Directed Evolution: Engineering Enzymes
Frances Arnold couldn't design a better enzyme. So she evolved one.
In the early 1990s, Arnold was trying to engineer subtilisin—a protease enzyme used in laundry detergents—to work in organic solvents instead of water. This would be useful industrially, but it was a hard problem. Enzymes are exquisitely shaped for their natural environments. Changing that requires changing the protein structure, and we didn't understand protein folding well enough to do it rationally.

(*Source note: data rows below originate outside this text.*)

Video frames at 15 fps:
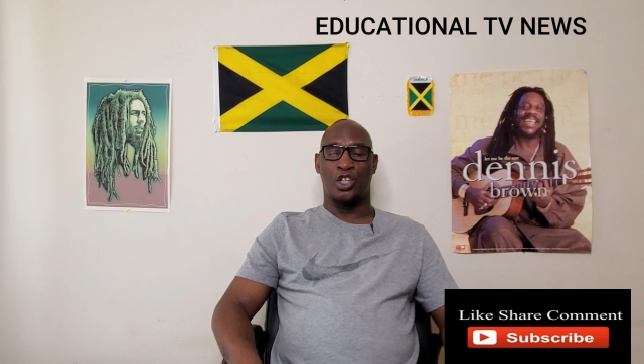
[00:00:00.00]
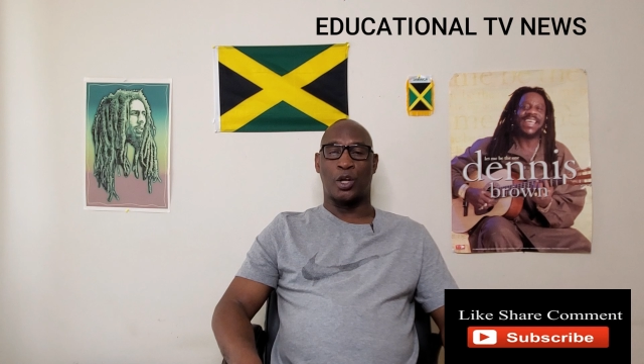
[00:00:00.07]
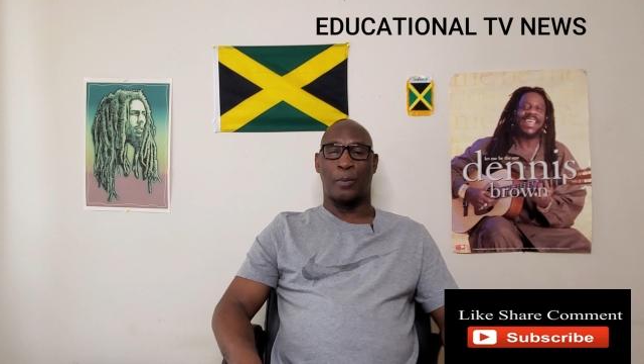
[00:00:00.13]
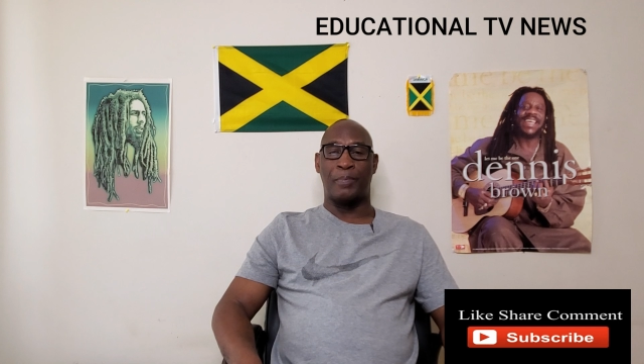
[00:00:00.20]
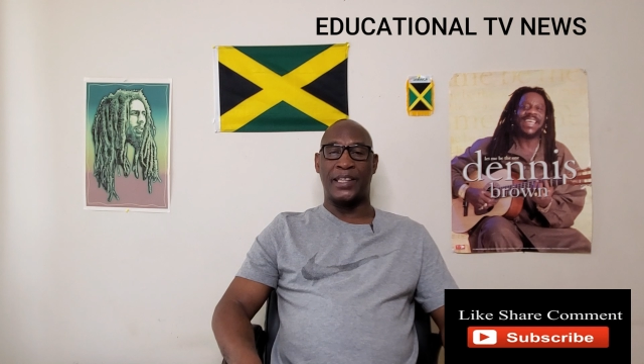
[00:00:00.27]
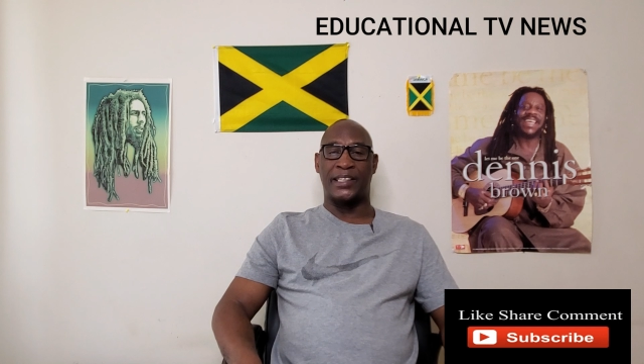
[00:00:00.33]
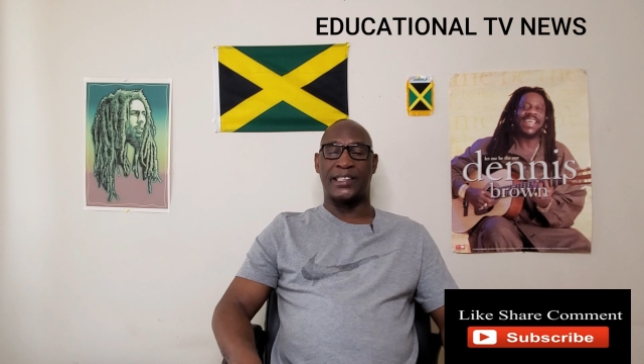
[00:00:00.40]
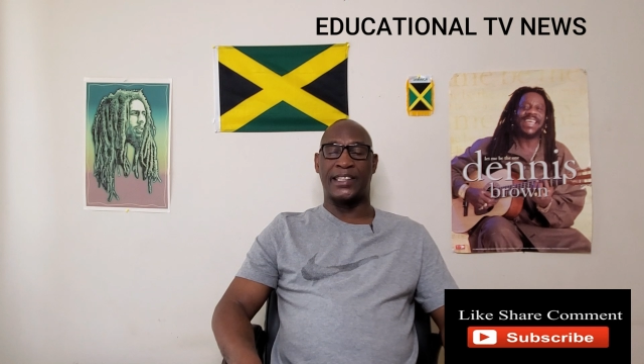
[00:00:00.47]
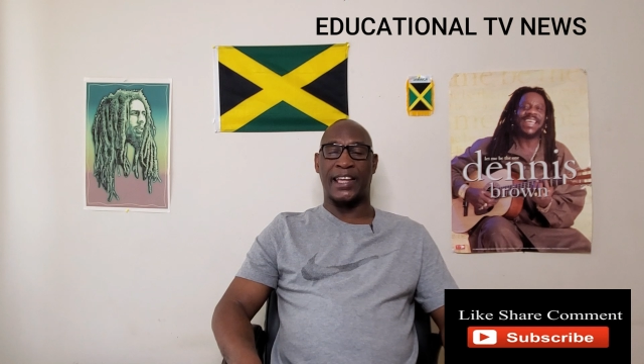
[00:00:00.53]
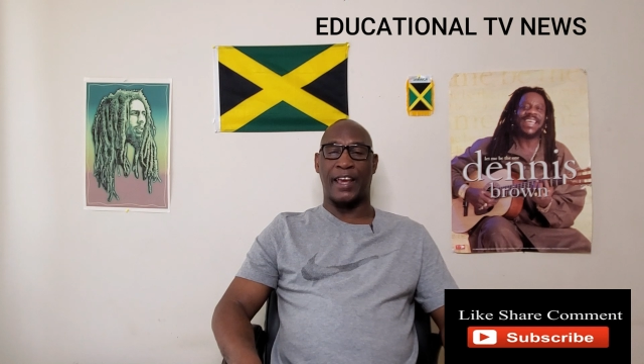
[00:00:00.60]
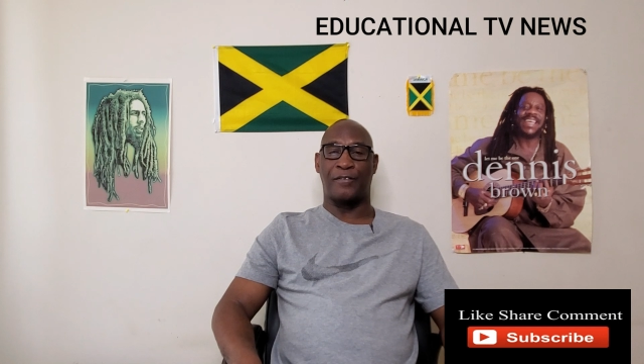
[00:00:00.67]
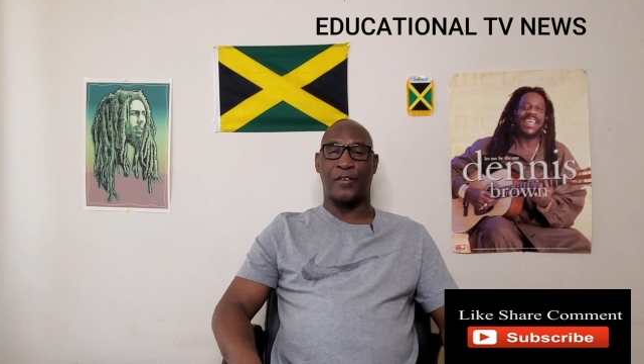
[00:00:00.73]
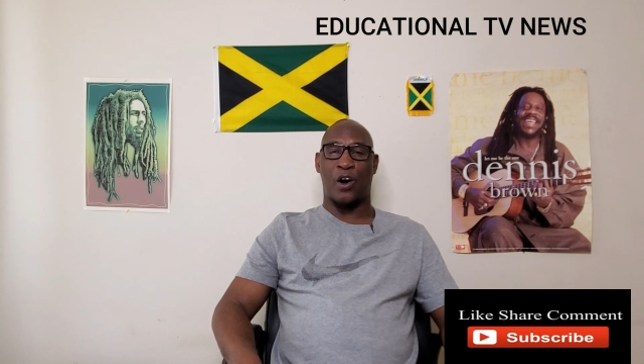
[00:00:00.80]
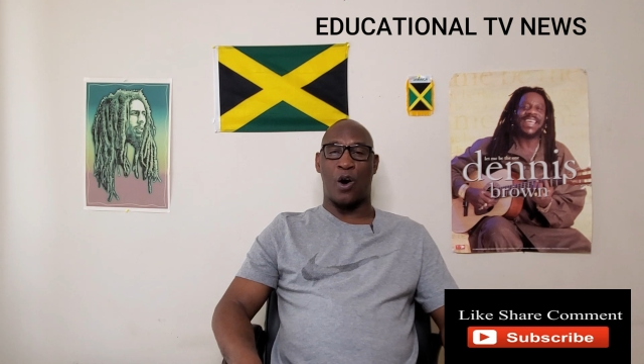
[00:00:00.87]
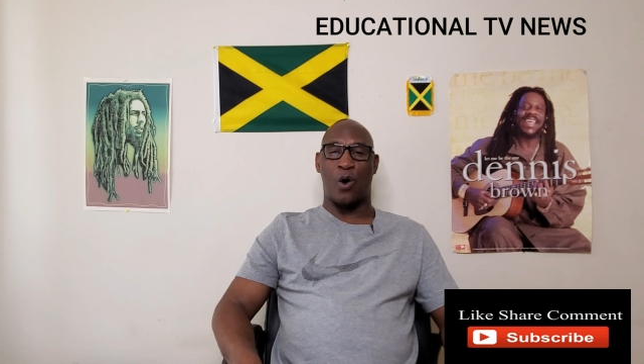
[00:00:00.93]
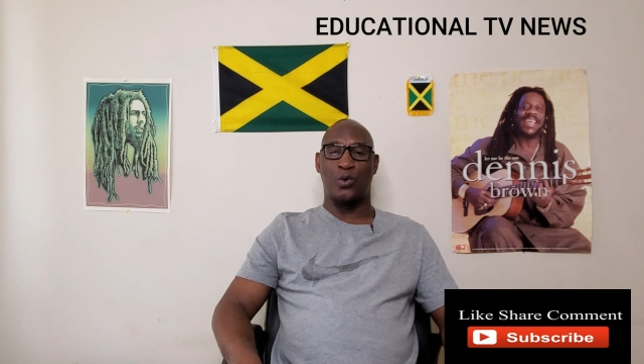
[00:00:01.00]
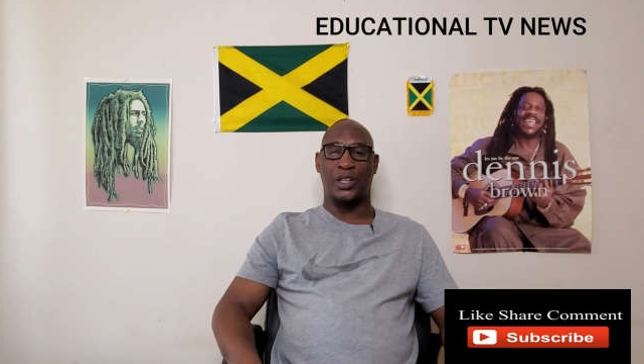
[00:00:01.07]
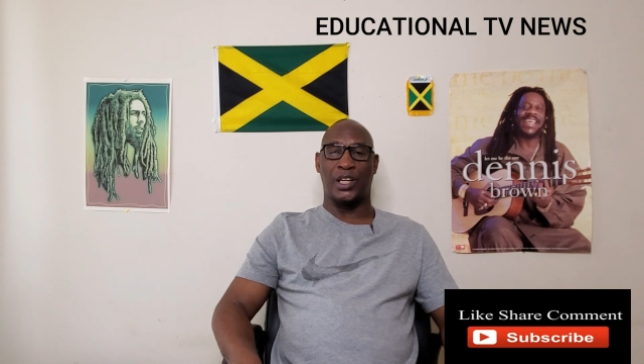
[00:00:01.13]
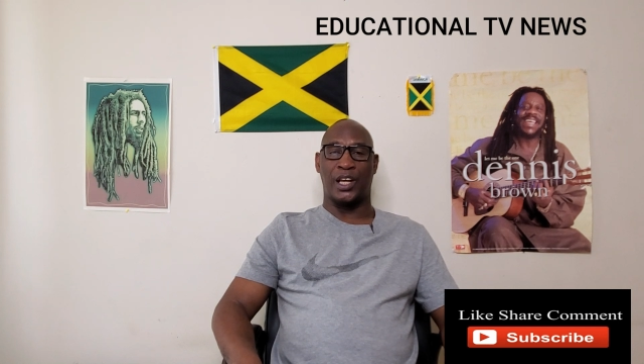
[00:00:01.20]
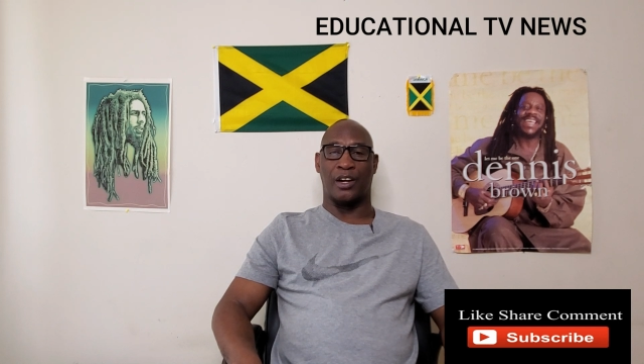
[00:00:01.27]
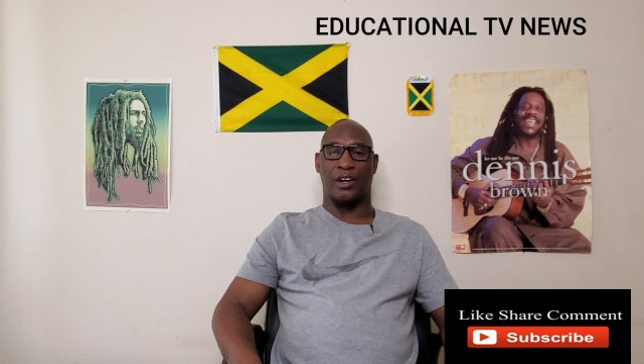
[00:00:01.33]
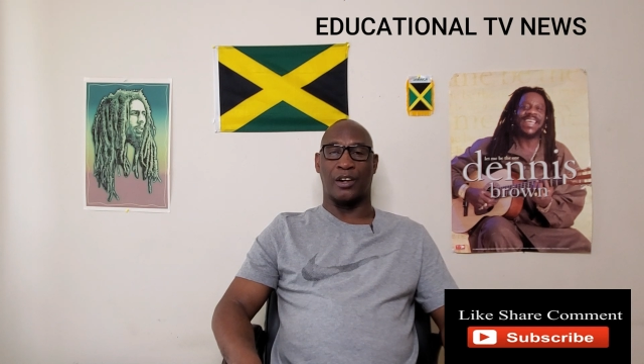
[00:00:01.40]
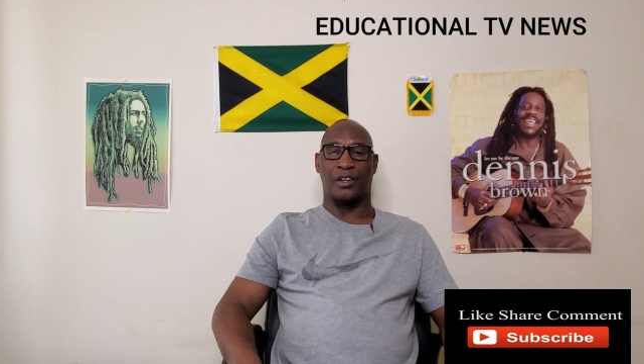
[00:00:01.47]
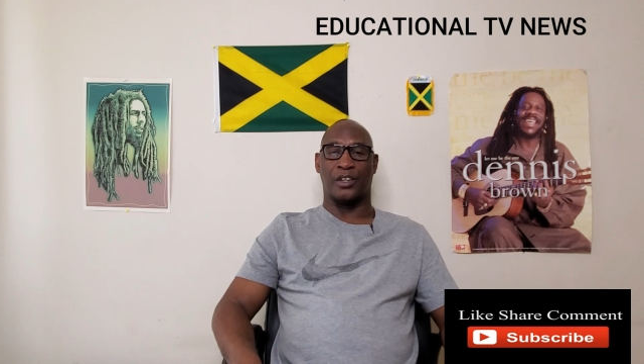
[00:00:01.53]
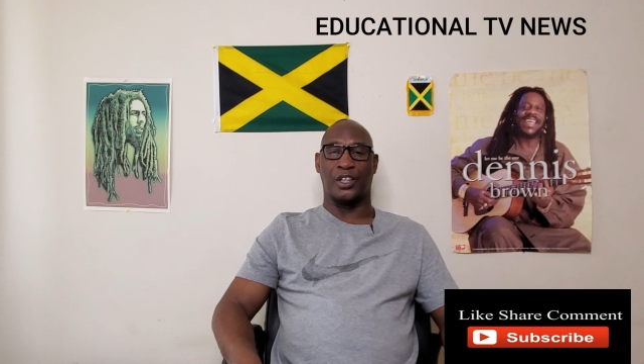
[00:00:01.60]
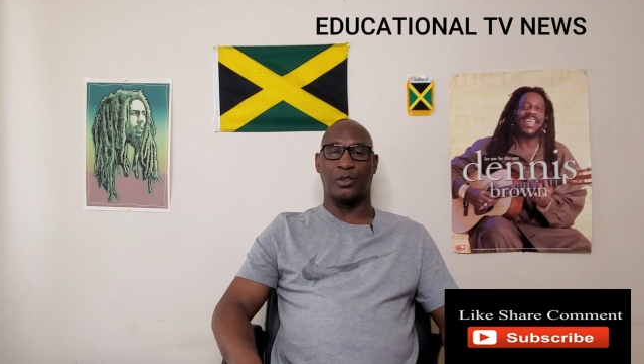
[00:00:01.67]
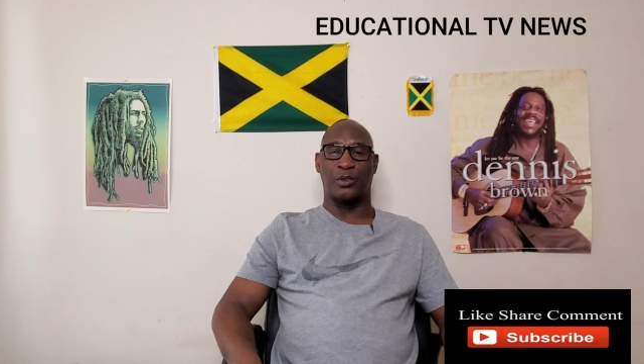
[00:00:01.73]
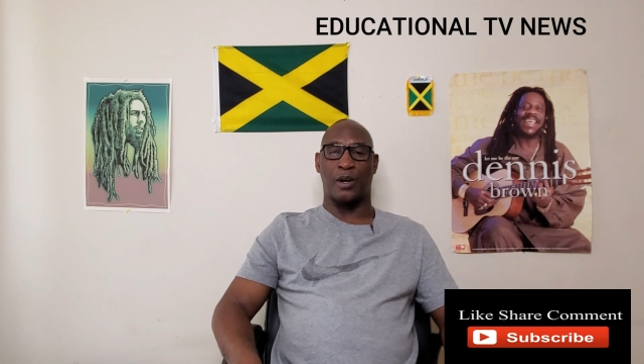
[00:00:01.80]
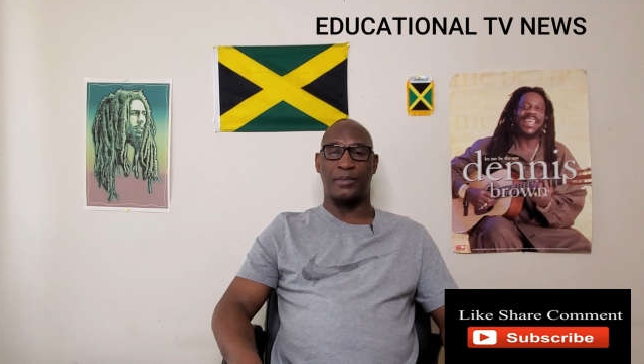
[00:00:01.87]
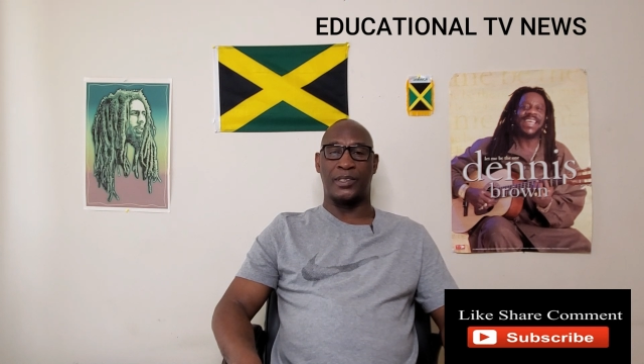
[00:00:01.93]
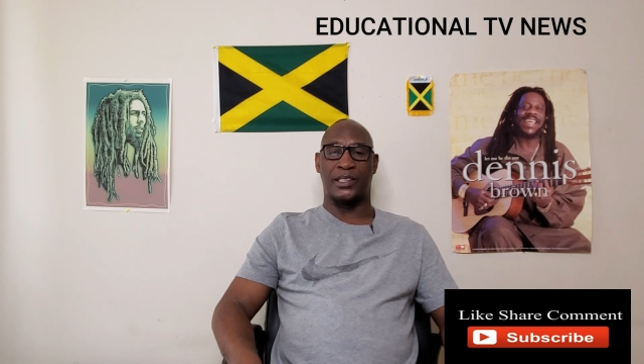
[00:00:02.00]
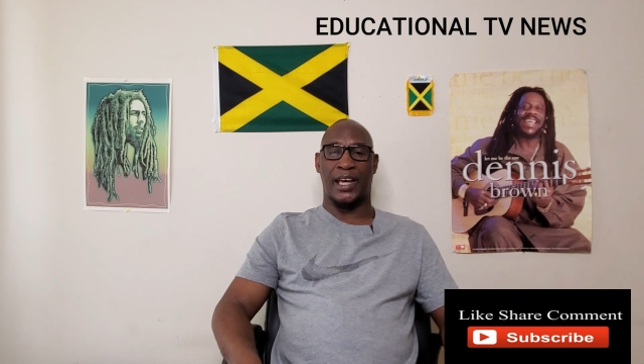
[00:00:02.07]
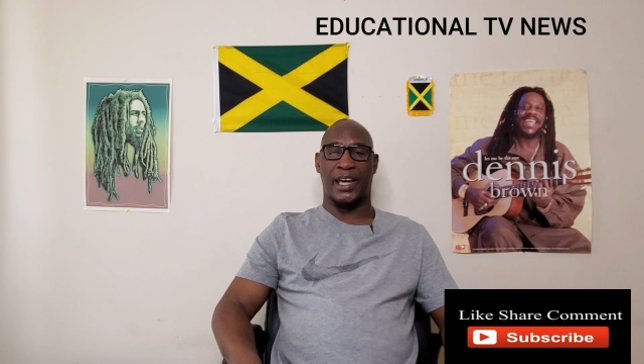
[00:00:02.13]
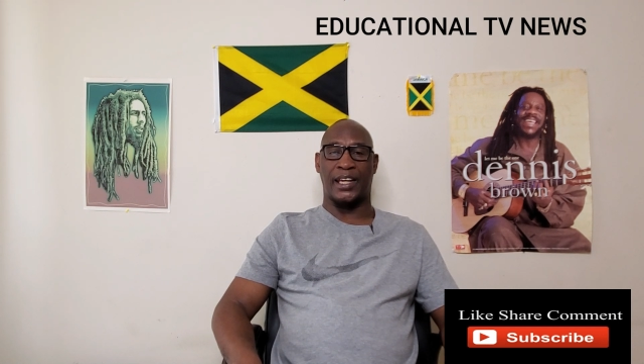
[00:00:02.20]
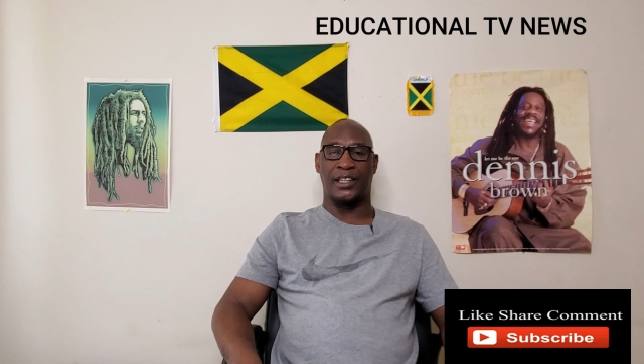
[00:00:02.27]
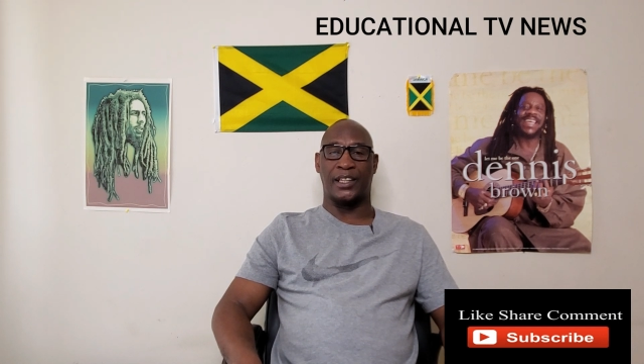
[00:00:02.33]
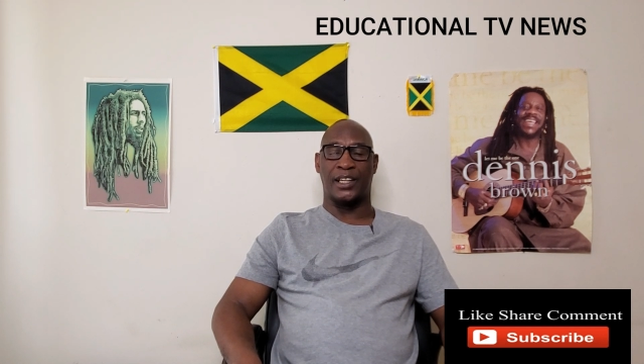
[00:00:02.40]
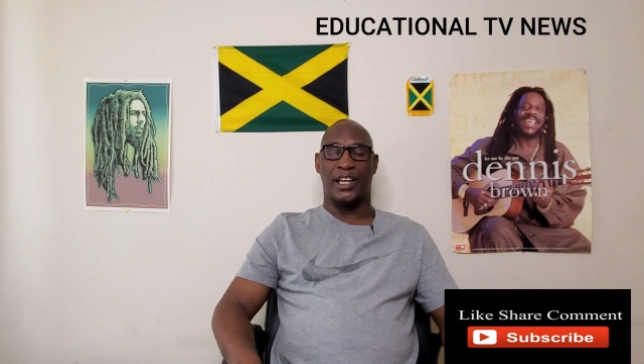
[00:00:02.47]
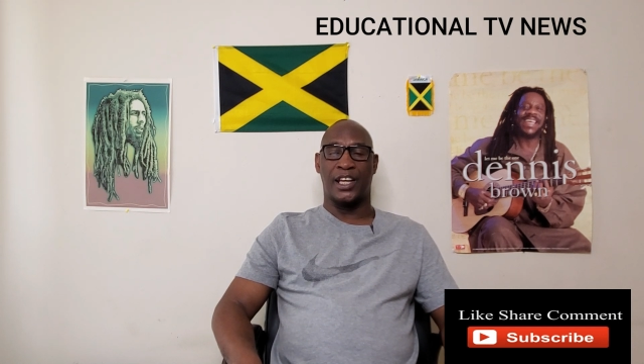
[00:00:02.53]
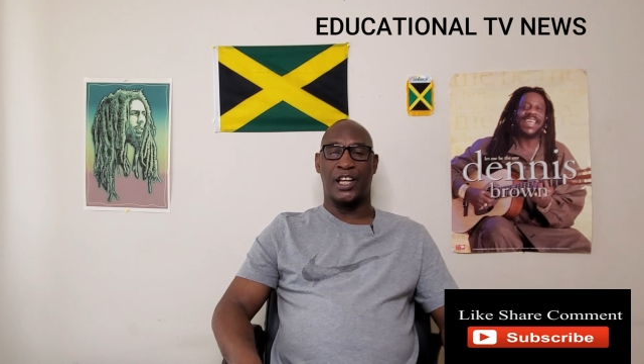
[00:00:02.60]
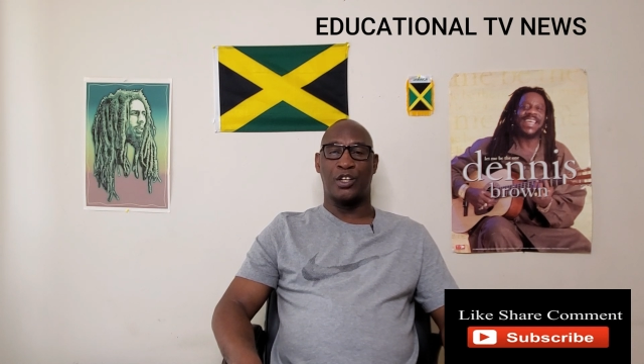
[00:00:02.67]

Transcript: So be safe out there. You know what I'm saying?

So Arnold did something different. Instead of trying to design the right mutations, she created millions of random mutations and let selection sort them out. She mutated the subtilisin gene randomly, tested the variants for activity in organic solvents, kept the winners, and repeated. Mutation. Selection. Repeat.
After a few rounds, she had enzymes that worked in conditions no natural subtilisin could tolerate.
She hadn't designed anything. She had evolved it.
In 2018, Arnold won the Nobel Prize in Chemistry for directed evolution. The technique has become one of the most powerful tools in synthetic biology—a way to engineer proteins without fully understanding them.
When you can't design, evolve.
The Design Problem
Let's understand why designing proteins is hard.
A protein is a chain of amino acids that folds into a specific three-dimensional structure. That structure determines the protein's function—an enzyme's active site has a precise shape that fits its substrate, like a lock and key.
If you want to change the protein's function—make it faster, more stable, or active on a different substrate—you need to change the structure. To change the structure, you need to change the amino acid sequence. But which changes?
A small protein might have 200 amino acids. Each position could be any of 20 different amino acids. The number of possible sequences is 20^200—a number so large it exceeds the number of atoms in the observable universe by a hilarious margin.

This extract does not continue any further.